## ABOUT THIS TASK
In the entries below, find the line containing "[00:00:00.65]" and the line containing "[00:00:02.20]". Copy those two lines and everything between them exactly, without the pictures.

## DATA FOR THIS TASK

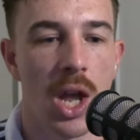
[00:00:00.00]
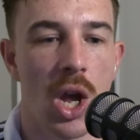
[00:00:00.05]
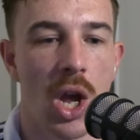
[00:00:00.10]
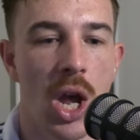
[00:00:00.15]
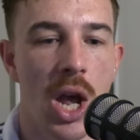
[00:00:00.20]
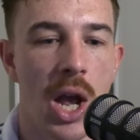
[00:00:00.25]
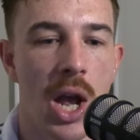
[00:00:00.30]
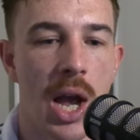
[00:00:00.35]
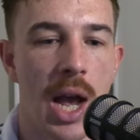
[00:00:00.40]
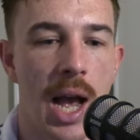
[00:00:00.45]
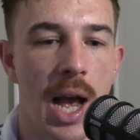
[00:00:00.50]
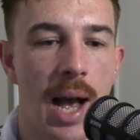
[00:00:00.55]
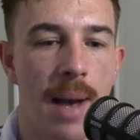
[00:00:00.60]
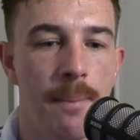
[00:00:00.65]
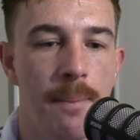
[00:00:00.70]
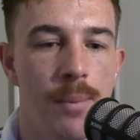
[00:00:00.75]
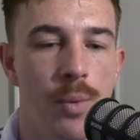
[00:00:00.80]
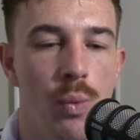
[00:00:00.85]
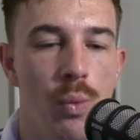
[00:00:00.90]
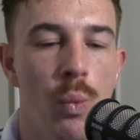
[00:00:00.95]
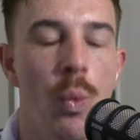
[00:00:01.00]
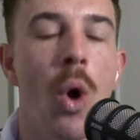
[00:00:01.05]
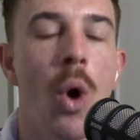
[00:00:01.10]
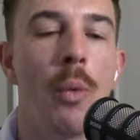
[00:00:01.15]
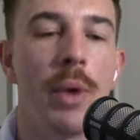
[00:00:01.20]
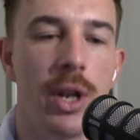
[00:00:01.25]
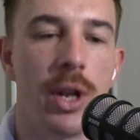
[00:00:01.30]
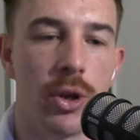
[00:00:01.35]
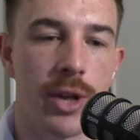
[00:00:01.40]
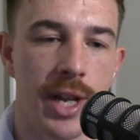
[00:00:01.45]
um, what we're
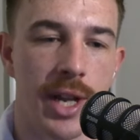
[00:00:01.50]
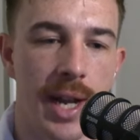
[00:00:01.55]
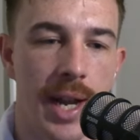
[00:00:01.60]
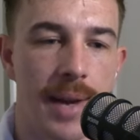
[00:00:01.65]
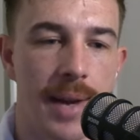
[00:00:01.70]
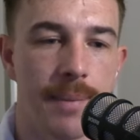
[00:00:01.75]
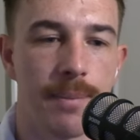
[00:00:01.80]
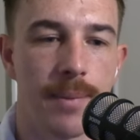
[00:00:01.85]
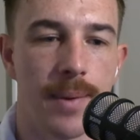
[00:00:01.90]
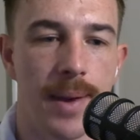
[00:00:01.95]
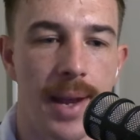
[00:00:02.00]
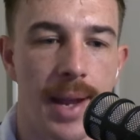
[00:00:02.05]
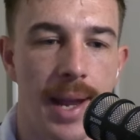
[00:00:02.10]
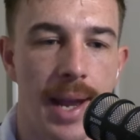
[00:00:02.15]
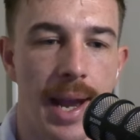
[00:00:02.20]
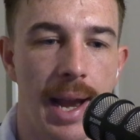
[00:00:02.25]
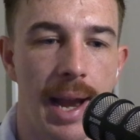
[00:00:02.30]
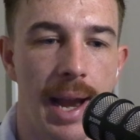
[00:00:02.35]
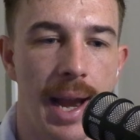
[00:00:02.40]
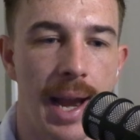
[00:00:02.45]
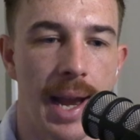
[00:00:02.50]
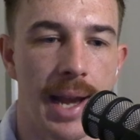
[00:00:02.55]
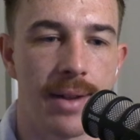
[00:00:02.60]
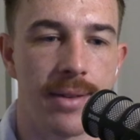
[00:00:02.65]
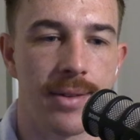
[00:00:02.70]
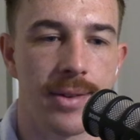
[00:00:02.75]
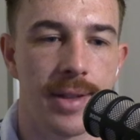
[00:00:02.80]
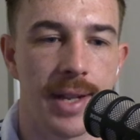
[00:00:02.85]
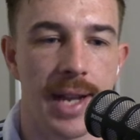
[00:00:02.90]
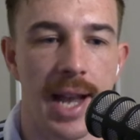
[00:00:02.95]
looking at and the
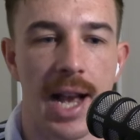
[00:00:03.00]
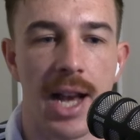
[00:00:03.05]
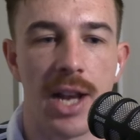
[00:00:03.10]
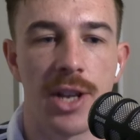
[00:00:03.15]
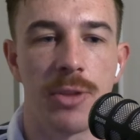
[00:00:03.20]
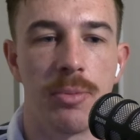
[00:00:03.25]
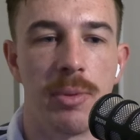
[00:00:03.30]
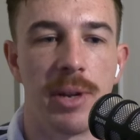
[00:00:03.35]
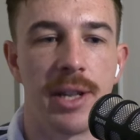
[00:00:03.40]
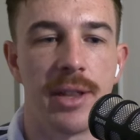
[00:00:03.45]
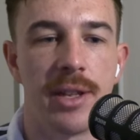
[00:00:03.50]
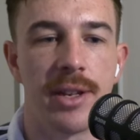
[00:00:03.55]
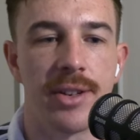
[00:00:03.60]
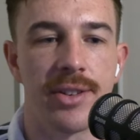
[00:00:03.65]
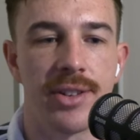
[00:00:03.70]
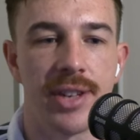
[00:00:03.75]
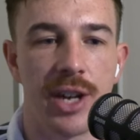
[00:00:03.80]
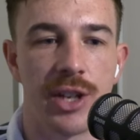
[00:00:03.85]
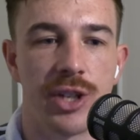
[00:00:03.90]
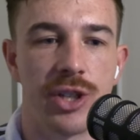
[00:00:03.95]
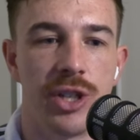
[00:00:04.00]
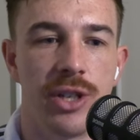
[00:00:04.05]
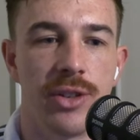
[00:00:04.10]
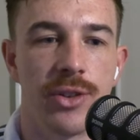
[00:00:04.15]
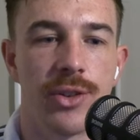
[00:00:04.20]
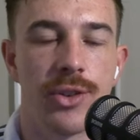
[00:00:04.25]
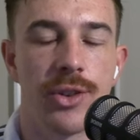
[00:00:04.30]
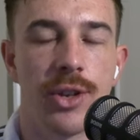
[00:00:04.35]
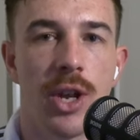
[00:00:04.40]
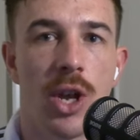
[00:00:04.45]
argument and the discussions
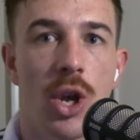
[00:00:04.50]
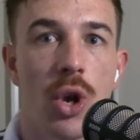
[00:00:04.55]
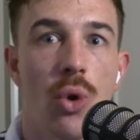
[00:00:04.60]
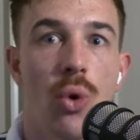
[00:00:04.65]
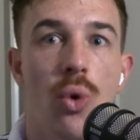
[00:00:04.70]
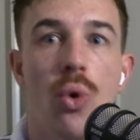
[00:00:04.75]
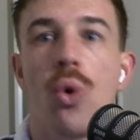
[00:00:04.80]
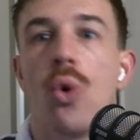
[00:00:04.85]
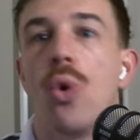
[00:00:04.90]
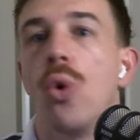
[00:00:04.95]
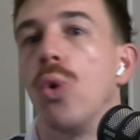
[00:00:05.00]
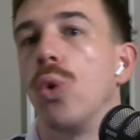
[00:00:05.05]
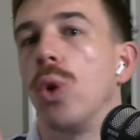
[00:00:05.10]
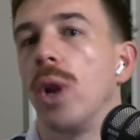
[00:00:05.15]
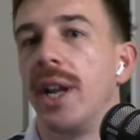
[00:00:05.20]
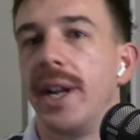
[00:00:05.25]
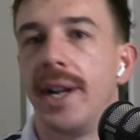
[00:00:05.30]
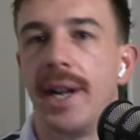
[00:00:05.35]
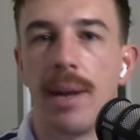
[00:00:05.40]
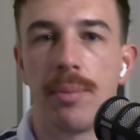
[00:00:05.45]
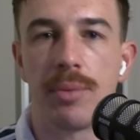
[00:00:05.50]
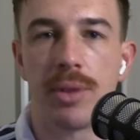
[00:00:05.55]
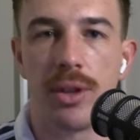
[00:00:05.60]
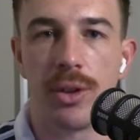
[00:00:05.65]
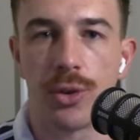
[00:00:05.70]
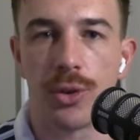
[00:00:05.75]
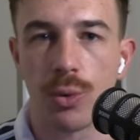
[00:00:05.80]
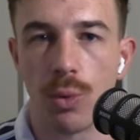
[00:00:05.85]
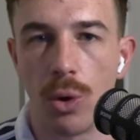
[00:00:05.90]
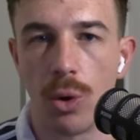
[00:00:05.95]
all leading up to the
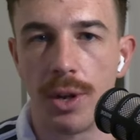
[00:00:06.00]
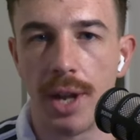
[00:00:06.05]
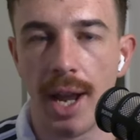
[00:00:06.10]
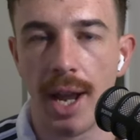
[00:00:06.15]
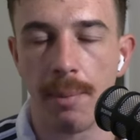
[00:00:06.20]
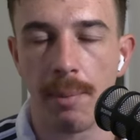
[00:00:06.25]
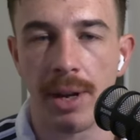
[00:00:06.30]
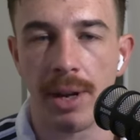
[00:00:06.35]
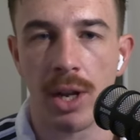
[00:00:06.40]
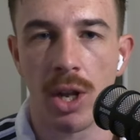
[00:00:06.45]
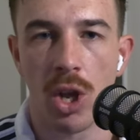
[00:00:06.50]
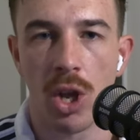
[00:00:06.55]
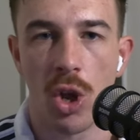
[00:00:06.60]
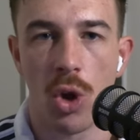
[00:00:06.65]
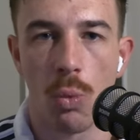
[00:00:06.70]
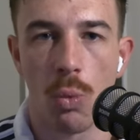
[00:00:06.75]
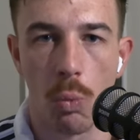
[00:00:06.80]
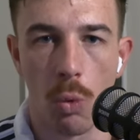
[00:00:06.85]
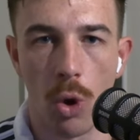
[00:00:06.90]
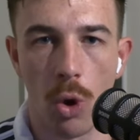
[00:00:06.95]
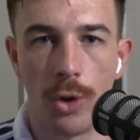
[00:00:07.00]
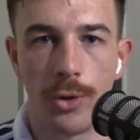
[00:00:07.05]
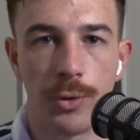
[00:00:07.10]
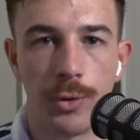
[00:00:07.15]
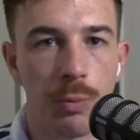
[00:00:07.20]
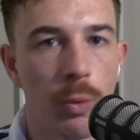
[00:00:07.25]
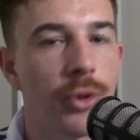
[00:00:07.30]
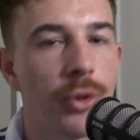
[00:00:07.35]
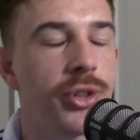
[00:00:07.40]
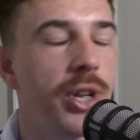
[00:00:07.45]
squad naming was what's
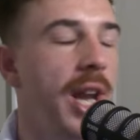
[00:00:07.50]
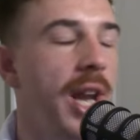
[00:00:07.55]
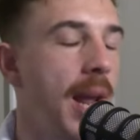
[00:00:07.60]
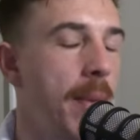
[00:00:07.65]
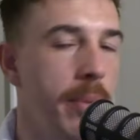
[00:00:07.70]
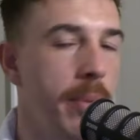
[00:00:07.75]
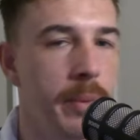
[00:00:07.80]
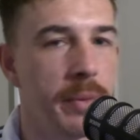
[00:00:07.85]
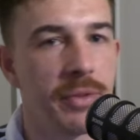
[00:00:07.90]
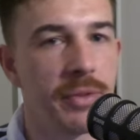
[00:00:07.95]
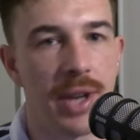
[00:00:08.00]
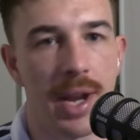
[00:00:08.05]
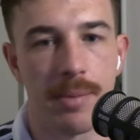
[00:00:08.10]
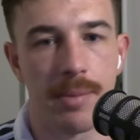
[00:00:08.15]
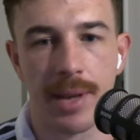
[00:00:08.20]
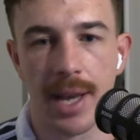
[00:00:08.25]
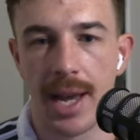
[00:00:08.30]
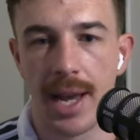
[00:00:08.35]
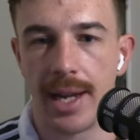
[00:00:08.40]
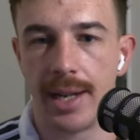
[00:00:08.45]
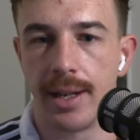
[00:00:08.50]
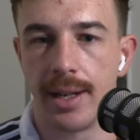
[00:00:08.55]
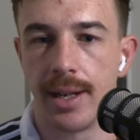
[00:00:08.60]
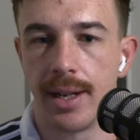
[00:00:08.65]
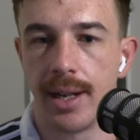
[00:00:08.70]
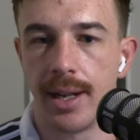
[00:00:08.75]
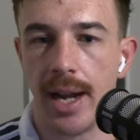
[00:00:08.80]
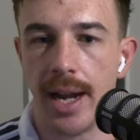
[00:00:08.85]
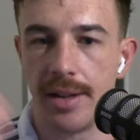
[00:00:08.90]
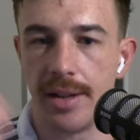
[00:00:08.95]
going to happen with Sam Cane
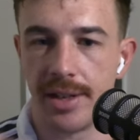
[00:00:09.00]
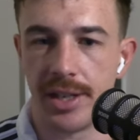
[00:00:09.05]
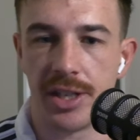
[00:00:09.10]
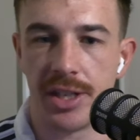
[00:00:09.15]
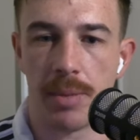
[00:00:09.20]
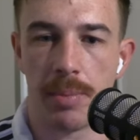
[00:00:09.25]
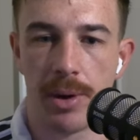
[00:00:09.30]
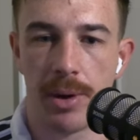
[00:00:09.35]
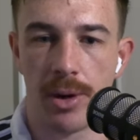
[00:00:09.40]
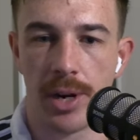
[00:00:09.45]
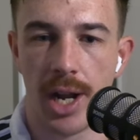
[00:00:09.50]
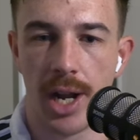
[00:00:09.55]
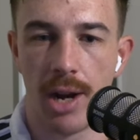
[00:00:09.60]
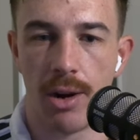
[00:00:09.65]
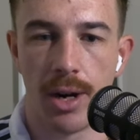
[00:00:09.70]
and TJ Perenara.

## WRITTEN RESPONSE
[00:00:00.65]
[00:00:00.70]
[00:00:00.75]
[00:00:00.80]
[00:00:00.85]
[00:00:00.90]
[00:00:00.95]
[00:00:01.00]
[00:00:01.05]
[00:00:01.10]
[00:00:01.15]
[00:00:01.20]
[00:00:01.25]
[00:00:01.30]
[00:00:01.35]
[00:00:01.40]
[00:00:01.45]
um, what we're
[00:00:01.50]
[00:00:01.55]
[00:00:01.60]
[00:00:01.65]
[00:00:01.70]
[00:00:01.75]
[00:00:01.80]
[00:00:01.85]
[00:00:01.90]
[00:00:01.95]
[00:00:02.00]
[00:00:02.05]
[00:00:02.10]
[00:00:02.15]
[00:00:02.20]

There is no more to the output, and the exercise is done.